16. Models
The model is the LLM driving the agent’s replies. OpenHermit is provider-agnostic — Anthropic Claude, OpenAI, OpenRouter, your own self-hosted endpoint, anything that speaks a supported API. You can change it at any time without losing memory, sessions, or skills.
16.1 What Choosing a Model Affects
- Quality of replies — bigger / newer models reason better.
- Latency — smaller models are faster.
- Cost per turn — varies dramatically; tool-heavy agents amplify the spread.
- Tool-use reliability — some models follow tool schemas more strictly than others. If the agent often picks wrong arguments, the model is a likely culprit.
- Context window — bigger windows let the agent juggle more files in one turn.
Everything else (memory, instructions, skills, MCPs, workspace) is independent of the model.
16.2 The hermit config Commands
Model selection lives under the agent’s config tree, not as a flag on hermit agents. Two keys matter:
model.provider— which provider the gateway routes to (anthropic,openai,openrouter, …).model.model— the model identifier the provider expects.
hermit config --agent main show # see all current config, including model.*
hermit config --agent main get model.model # one key
hermit config --agent main set model.provider anthropic
hermit config --agent main set model.model claude-opus-4-7
# Other useful model knobs:
hermit config --agent main set model.max_tokens 16384
The model identifier is whatever string the provider expects. The gateway hands it through.
16.3 Providers and Credentials
The gateway routes calls to the provider implied by the model ID. Provider credentials are stored as secrets at the gateway level — ANTHROPIC_API_KEY, OPENAI_API_KEY, and so on. See Chapter 18 · Secrets.
If you switch to a provider whose credential is not set, the agent will error on the next turn with a clear message. Fix the secret and retry.
16.4 Switching Mid-Conversation
You can change the model in the middle of an active session. The next turn uses the new model, with the same session history.
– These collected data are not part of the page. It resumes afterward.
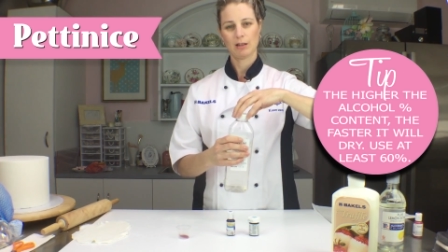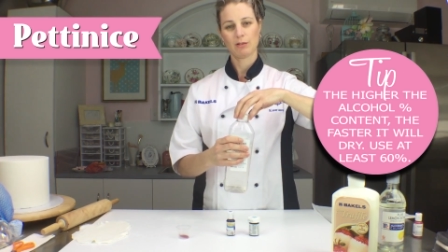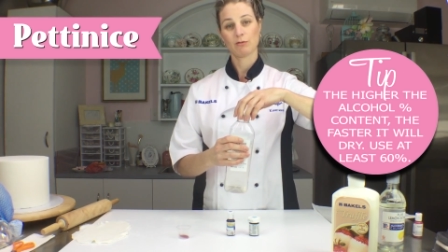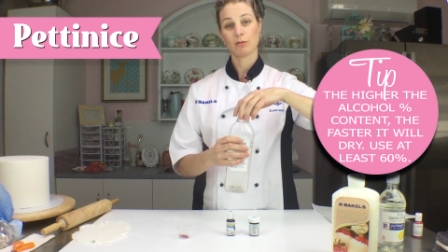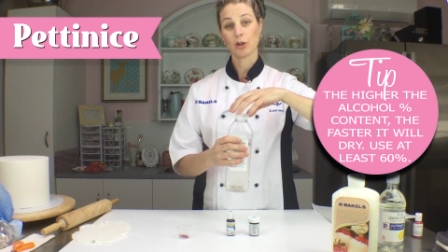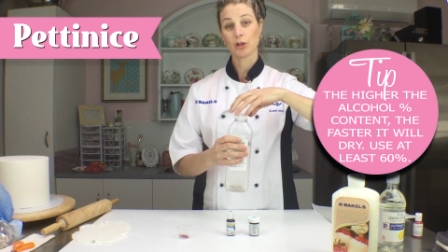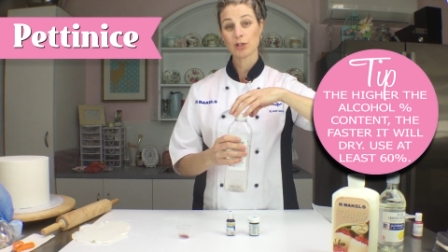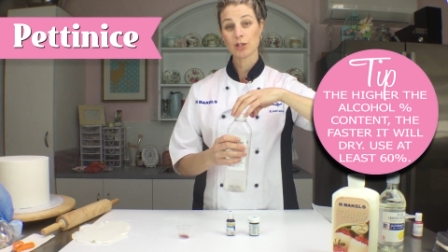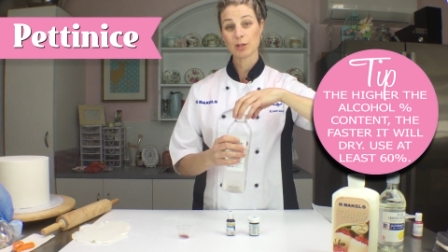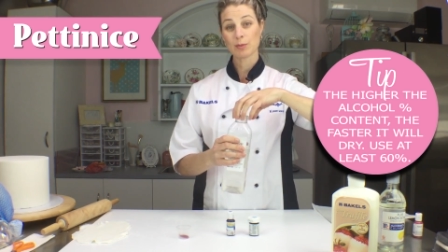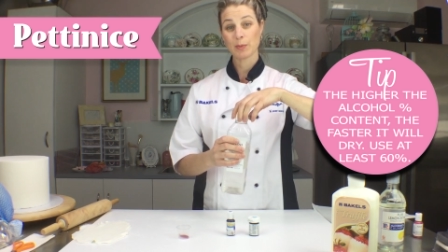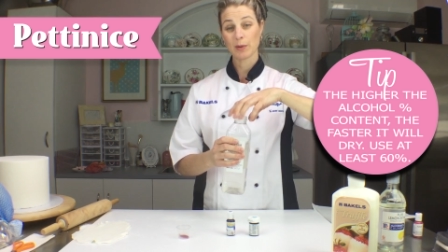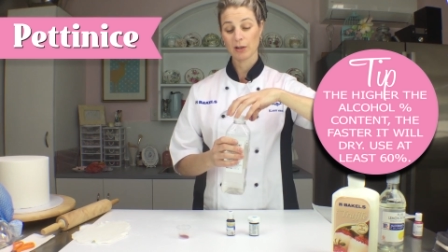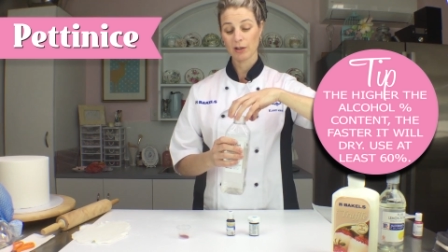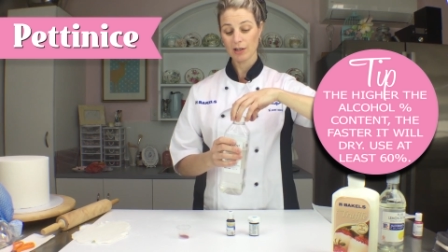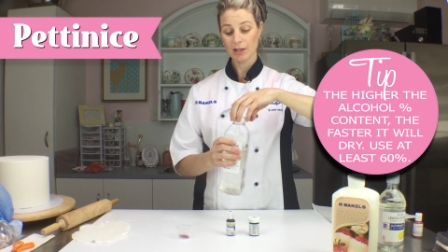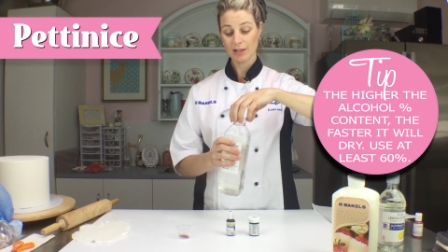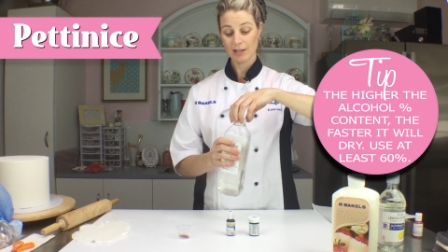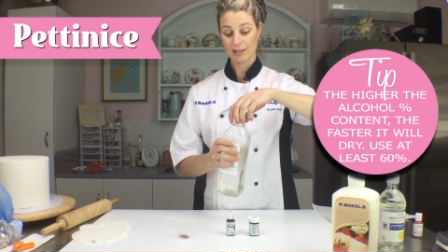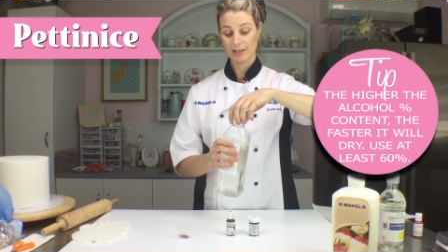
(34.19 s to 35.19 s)
Rose
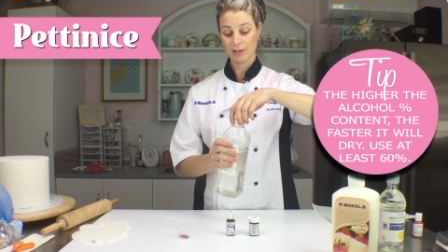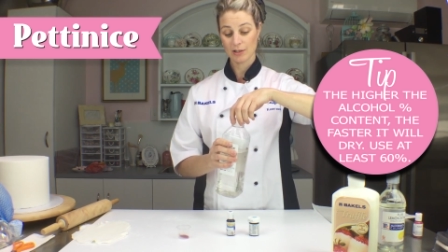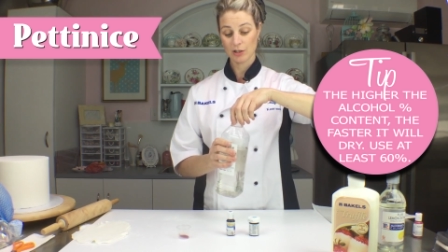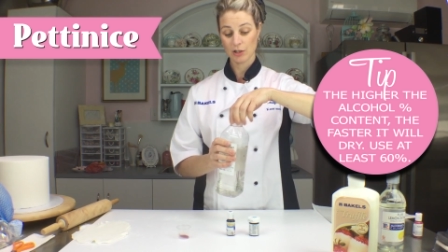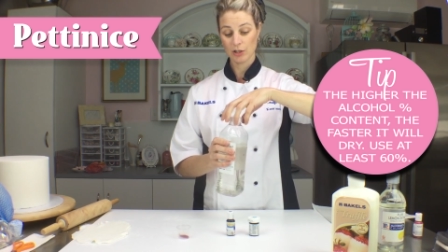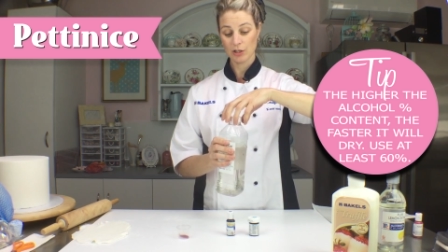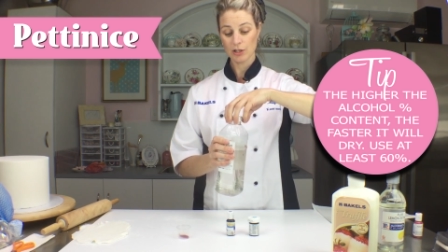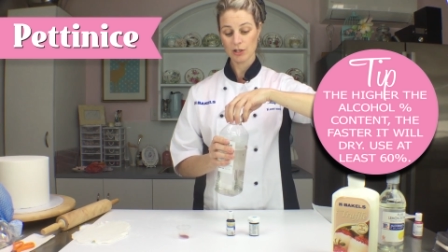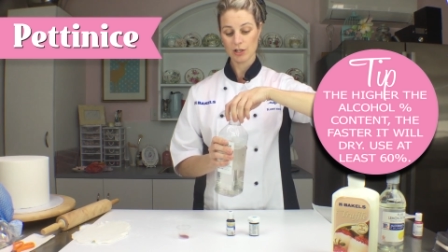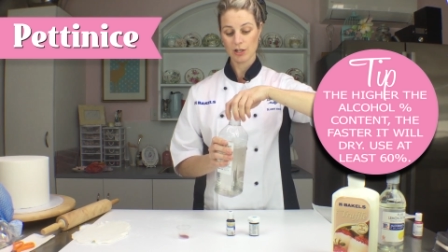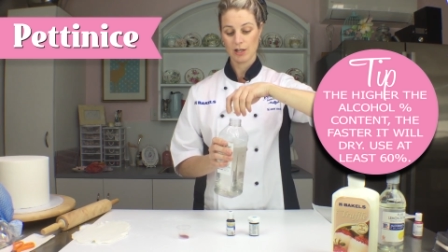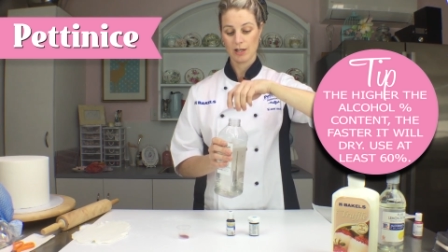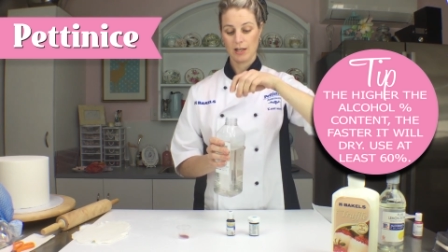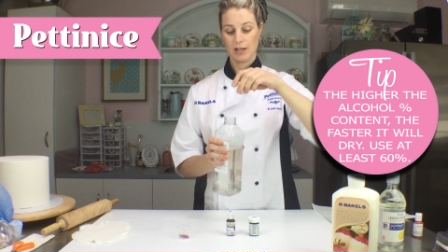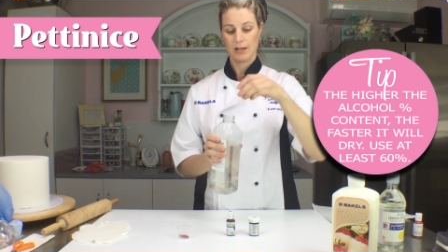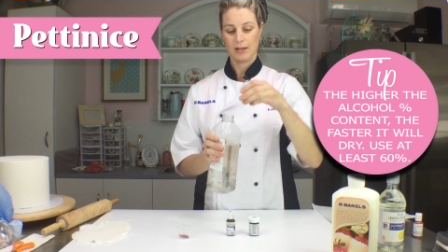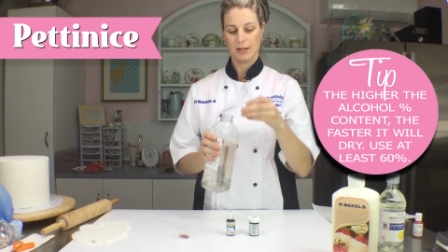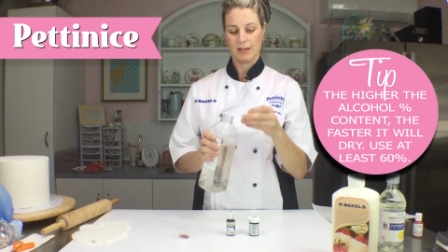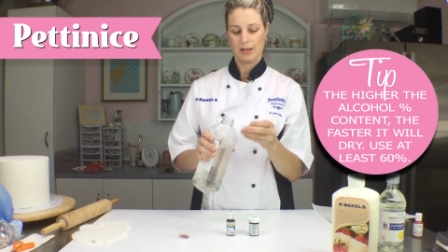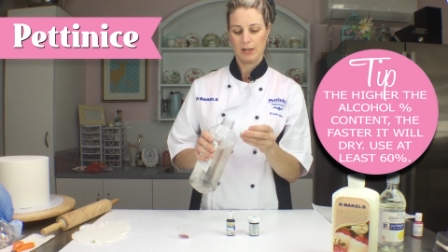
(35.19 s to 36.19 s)
spirit is good,
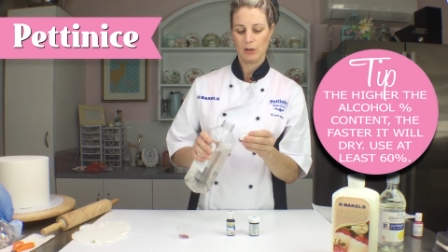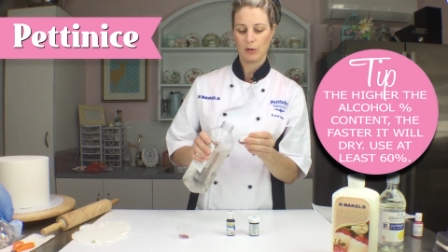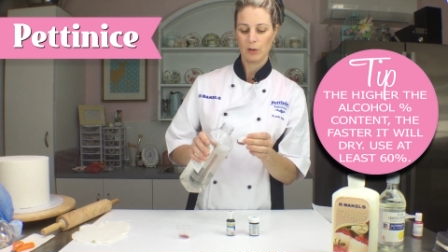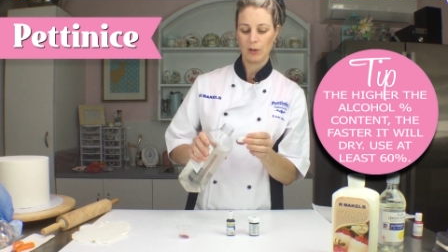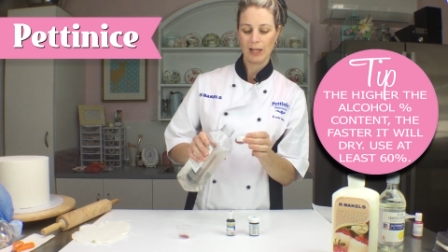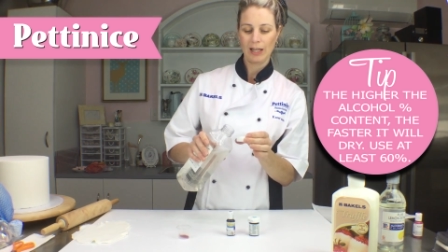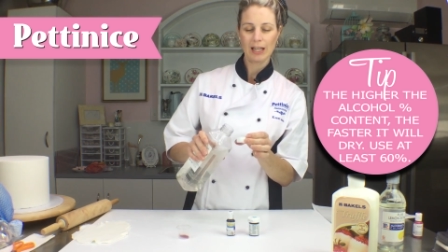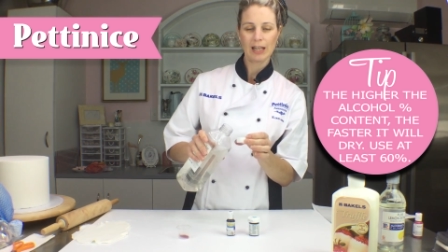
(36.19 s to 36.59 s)
or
This is useful for:
- Escalating from a cheap model to a strong one when a task gets hard.
- Dropping to a cheap model for routine follow-ups.
Be aware of context-window mismatches: switching from a 200K-window model to a 32K-window one mid-session can truncate history.
16.5 Web Admin UI
Manage → Basic has the model selector — a dropdown with the models the gateway has been told about.
16.6 Role Differences
| Owner | User | Guest | |
|---|---|---|---|
| See current model | ✓ | ✓ | — |
| Change model | ✓ | — | — |
16.7 How-to Recipes
16.7.1 Try a stronger model for a hard task
hermit config --agent main set model.provider anthropic
hermit config --agent main set model.model claude-opus-4-7
Ask the question. If the answer is good and the latency tolerable, leave it. If you only needed the strength for one task, switch back when done.
16.7.2 Make the agent cheaper for routine use
Pick a faster, smaller model for everyday chat:
hermit config --agent main set model.model claude-haiku-4-5
Watch tool-use reliability for the first few turns; smaller models occasionally pick the wrong tool. If you see drift, fall back to a mid-tier model.
16.7.3 Use a self-hosted or alternate endpoint
If your gateway is configured with a custom provider (e.g., a local llama.cpp instance, an Azure OpenAI deployment), set model.provider to that provider’s name and model.model to one of the IDs it accepts. If the provider needs a custom endpoint, the operator wires that on the gateway side.
16.8 FAQ
Will changing the model erase memory or session history? No. Both are storage-side and provider-independent.
Can different agents on the same gateway use different models? Yes — per agent.
Can different sessions use different models within one agent? No — model is an agent-level setting. To get session-level routing, run multiple agents.
What about temperature, top-p, max-tokens? model.max_tokens is settable per agent. Temperature and top-p use gateway-level defaults unless your build exposes them as additional model.* keys — check hermit config --agent <id> show.
16.9 Pointers
- Provider credentials → Chapter 18 · Secrets.
- Cost / latency observation → Chapter 20 · Web Admin UI, Observe tab.